Our next review is going to be on Incarceron, by Catherine Fisher.
This book is easily one of the best books I have ever read. EVERYTHING about it is deliciously original. The author is an experienced master with several books already underfoot.
But what makes this book stand out? For one, the characters. Each character has their own unique struggles. Finn, the character the book follows half of the time, tries to escape the cutt-throat world of Incarceron with his (Less than honorable) partners. The difference between him and many of the other main characters that I've read? He is not afraind to cut a few throats himself. The other character Incarceron follow is the daughter of Incareron's warden. Claudia has to navigate the cutt-throat world of the kingdom's polotics.
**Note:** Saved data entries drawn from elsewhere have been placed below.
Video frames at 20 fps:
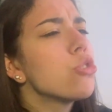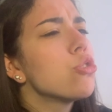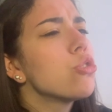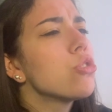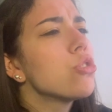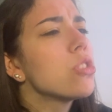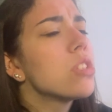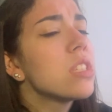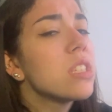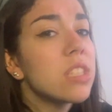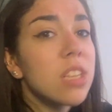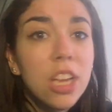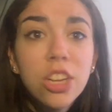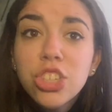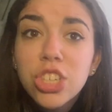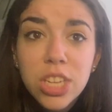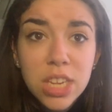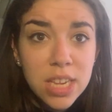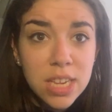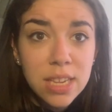
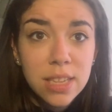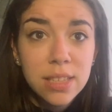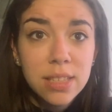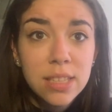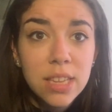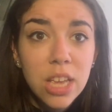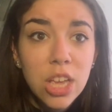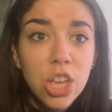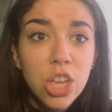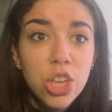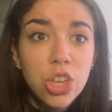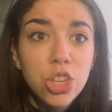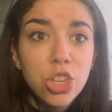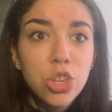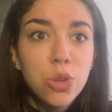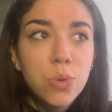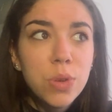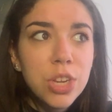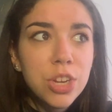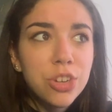such ease.
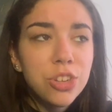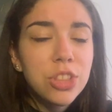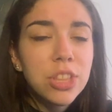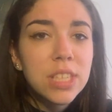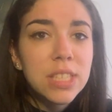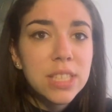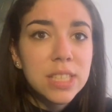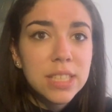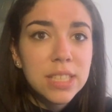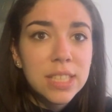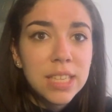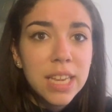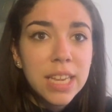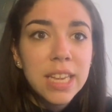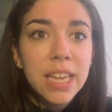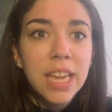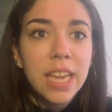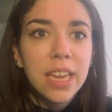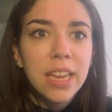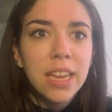You hear the
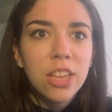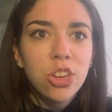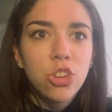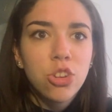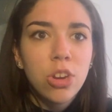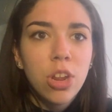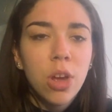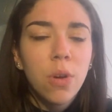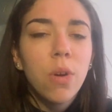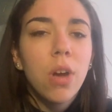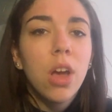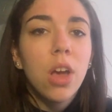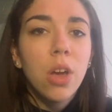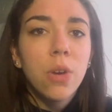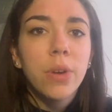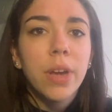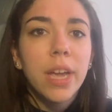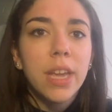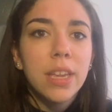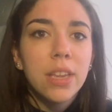ticking and you know,
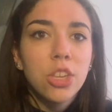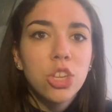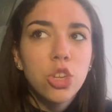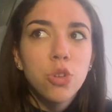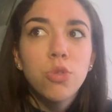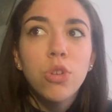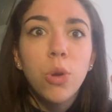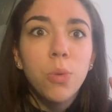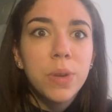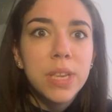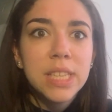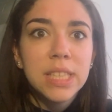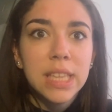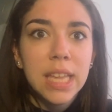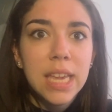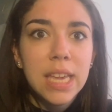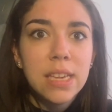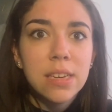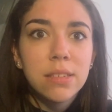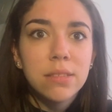okay, you know he's
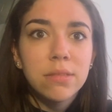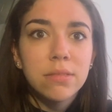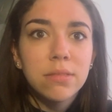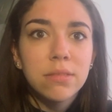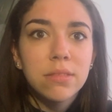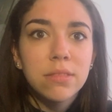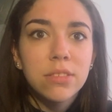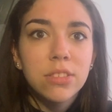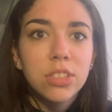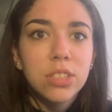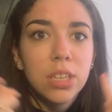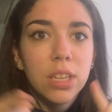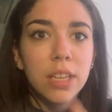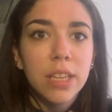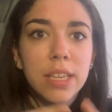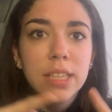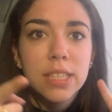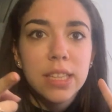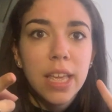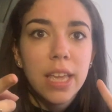late to
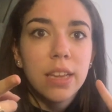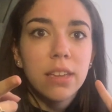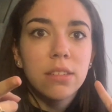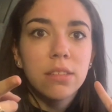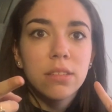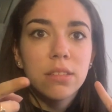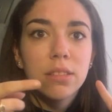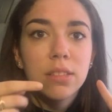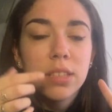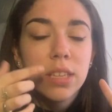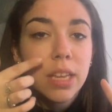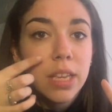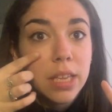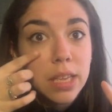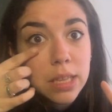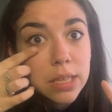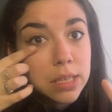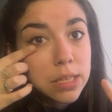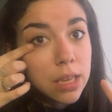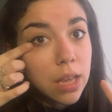his thing, to
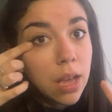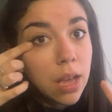his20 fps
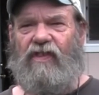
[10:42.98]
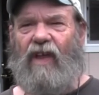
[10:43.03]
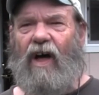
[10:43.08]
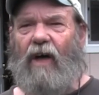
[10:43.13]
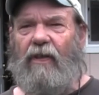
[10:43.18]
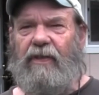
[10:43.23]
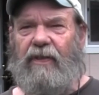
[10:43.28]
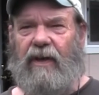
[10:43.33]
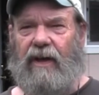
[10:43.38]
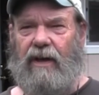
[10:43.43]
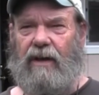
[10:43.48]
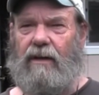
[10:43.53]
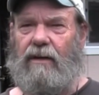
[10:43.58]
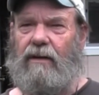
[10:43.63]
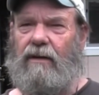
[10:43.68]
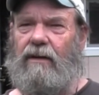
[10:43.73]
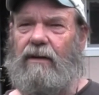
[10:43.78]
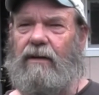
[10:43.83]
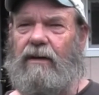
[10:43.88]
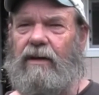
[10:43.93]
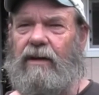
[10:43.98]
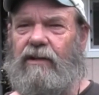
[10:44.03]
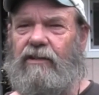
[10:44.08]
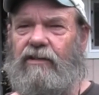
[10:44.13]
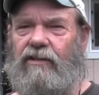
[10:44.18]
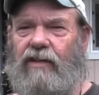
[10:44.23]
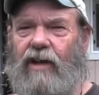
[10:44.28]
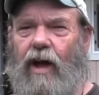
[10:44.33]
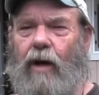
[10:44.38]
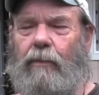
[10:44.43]
nothing
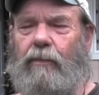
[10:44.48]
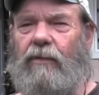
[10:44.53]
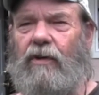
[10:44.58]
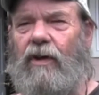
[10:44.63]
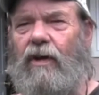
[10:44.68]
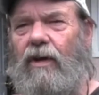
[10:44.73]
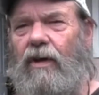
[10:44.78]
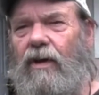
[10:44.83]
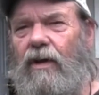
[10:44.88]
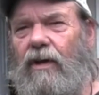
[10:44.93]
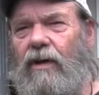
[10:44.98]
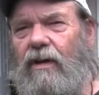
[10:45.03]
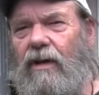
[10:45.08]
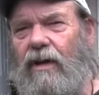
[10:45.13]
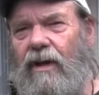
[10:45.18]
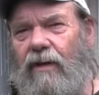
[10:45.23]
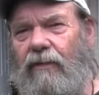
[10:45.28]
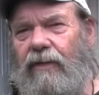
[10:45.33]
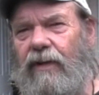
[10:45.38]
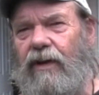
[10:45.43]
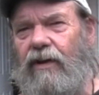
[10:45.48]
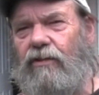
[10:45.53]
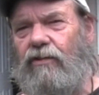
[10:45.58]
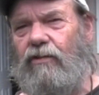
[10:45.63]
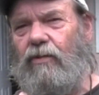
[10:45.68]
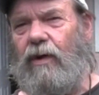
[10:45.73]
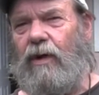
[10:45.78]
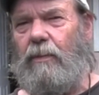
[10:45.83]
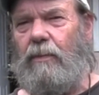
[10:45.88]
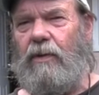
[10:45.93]
except living
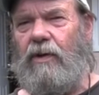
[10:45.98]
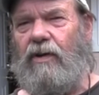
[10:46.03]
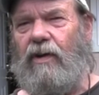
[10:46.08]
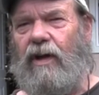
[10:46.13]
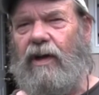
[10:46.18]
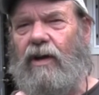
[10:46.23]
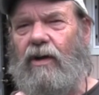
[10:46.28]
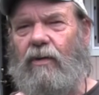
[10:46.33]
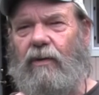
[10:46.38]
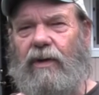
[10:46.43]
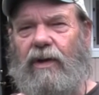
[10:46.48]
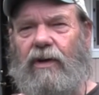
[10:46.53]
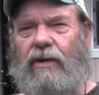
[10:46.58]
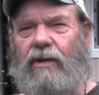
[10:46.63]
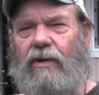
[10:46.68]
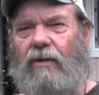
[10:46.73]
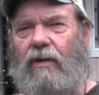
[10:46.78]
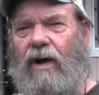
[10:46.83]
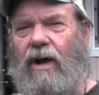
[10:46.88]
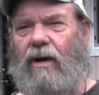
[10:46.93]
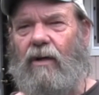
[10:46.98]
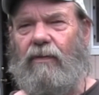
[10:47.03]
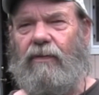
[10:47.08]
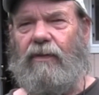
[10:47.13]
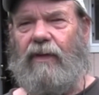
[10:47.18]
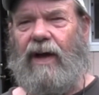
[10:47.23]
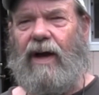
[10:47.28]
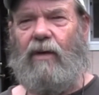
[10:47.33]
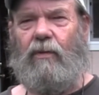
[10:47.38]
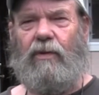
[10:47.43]
sweet potato in the ground.
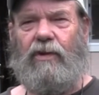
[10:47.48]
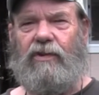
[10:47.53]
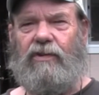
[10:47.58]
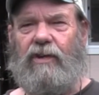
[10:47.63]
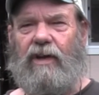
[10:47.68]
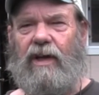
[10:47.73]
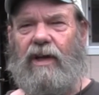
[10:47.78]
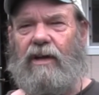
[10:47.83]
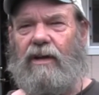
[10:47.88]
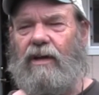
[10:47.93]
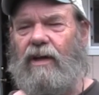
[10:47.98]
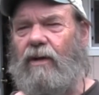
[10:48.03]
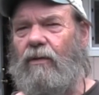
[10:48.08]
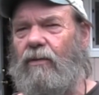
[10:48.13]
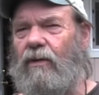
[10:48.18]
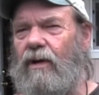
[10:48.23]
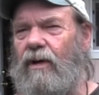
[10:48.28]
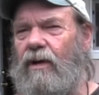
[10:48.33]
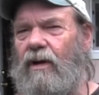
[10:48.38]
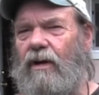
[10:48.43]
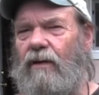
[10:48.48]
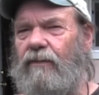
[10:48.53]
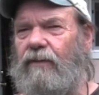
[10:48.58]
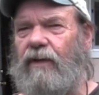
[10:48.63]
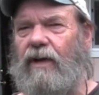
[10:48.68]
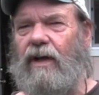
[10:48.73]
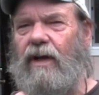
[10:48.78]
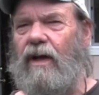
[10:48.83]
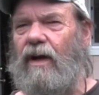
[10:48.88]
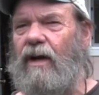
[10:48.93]
That was it. They weren't going to
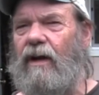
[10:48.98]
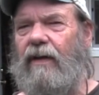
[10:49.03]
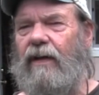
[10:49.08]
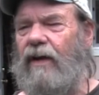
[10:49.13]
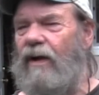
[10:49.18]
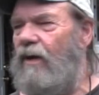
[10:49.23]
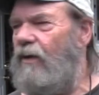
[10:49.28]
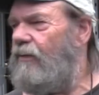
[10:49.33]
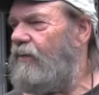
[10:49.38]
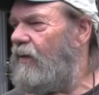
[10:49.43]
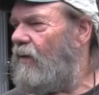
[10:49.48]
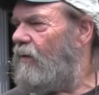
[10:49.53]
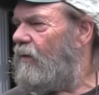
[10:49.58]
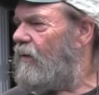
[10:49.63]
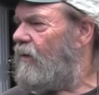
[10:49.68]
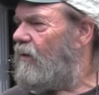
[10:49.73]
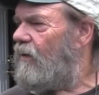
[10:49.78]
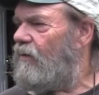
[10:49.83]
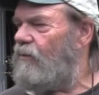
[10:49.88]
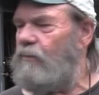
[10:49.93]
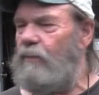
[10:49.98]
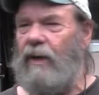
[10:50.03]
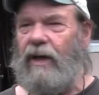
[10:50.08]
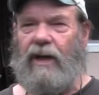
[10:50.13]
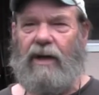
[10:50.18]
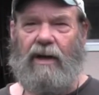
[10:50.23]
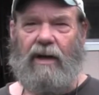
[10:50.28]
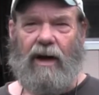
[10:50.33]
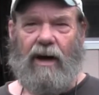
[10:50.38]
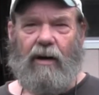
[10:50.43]
feed on anything else. They wouldn't touch my
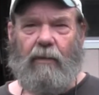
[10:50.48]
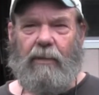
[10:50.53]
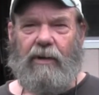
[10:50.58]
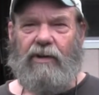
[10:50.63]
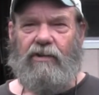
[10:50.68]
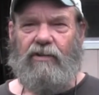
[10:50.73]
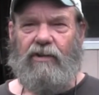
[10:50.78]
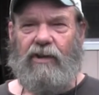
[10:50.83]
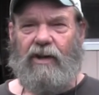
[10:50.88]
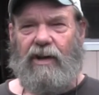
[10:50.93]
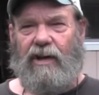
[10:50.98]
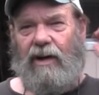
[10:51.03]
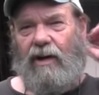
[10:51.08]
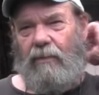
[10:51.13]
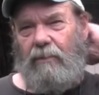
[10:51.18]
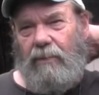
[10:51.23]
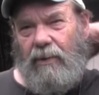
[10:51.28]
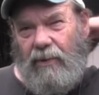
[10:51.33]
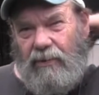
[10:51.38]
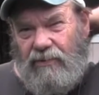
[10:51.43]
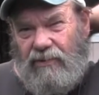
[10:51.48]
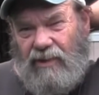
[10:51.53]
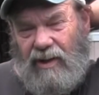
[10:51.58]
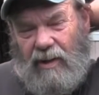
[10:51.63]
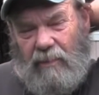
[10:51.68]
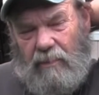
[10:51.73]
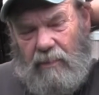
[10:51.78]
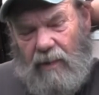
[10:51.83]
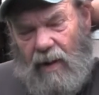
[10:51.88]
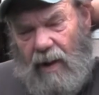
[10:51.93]
garbage in the compost
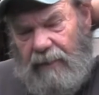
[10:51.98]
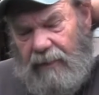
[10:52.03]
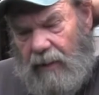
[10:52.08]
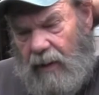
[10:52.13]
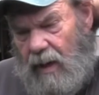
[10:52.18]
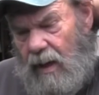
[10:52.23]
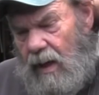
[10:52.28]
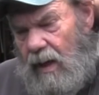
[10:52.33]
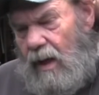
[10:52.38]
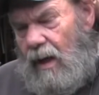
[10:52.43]
heap, nothing.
She hates it, but (Unlike many female characters in her position) she doesn't whine about it. She manuevers in the same sly fashion I found Finn using.
The setting would have to be my favorite part of the story. Incarceron is a prison. Not just a prison. A living prison. It lives to torture its inhabitants, despite what the warden had been telling the people of the Realm. The Realm is a futuristic kingdom that got stuck in history. Gears and wires work behind the scenes of the rich's homes to make them "Historically accurate and sociably exceptable". Very deceptive. Very steampunk. Very original. Delicious.
My one complaint would be the lack of honorable characters. I'm the type of reader who needs someone to root for. Some that is like a bright, shining light of honesty. Incarceron does not have those. The story has no room for them. So, it works best for the story to not have nice people, but it sure makes me sad.
All in all, I would say that this book is a well written, original piece. It belongs in the hands of any teenager or adult who loves to read fantasy, steampunk, or sci-fi books.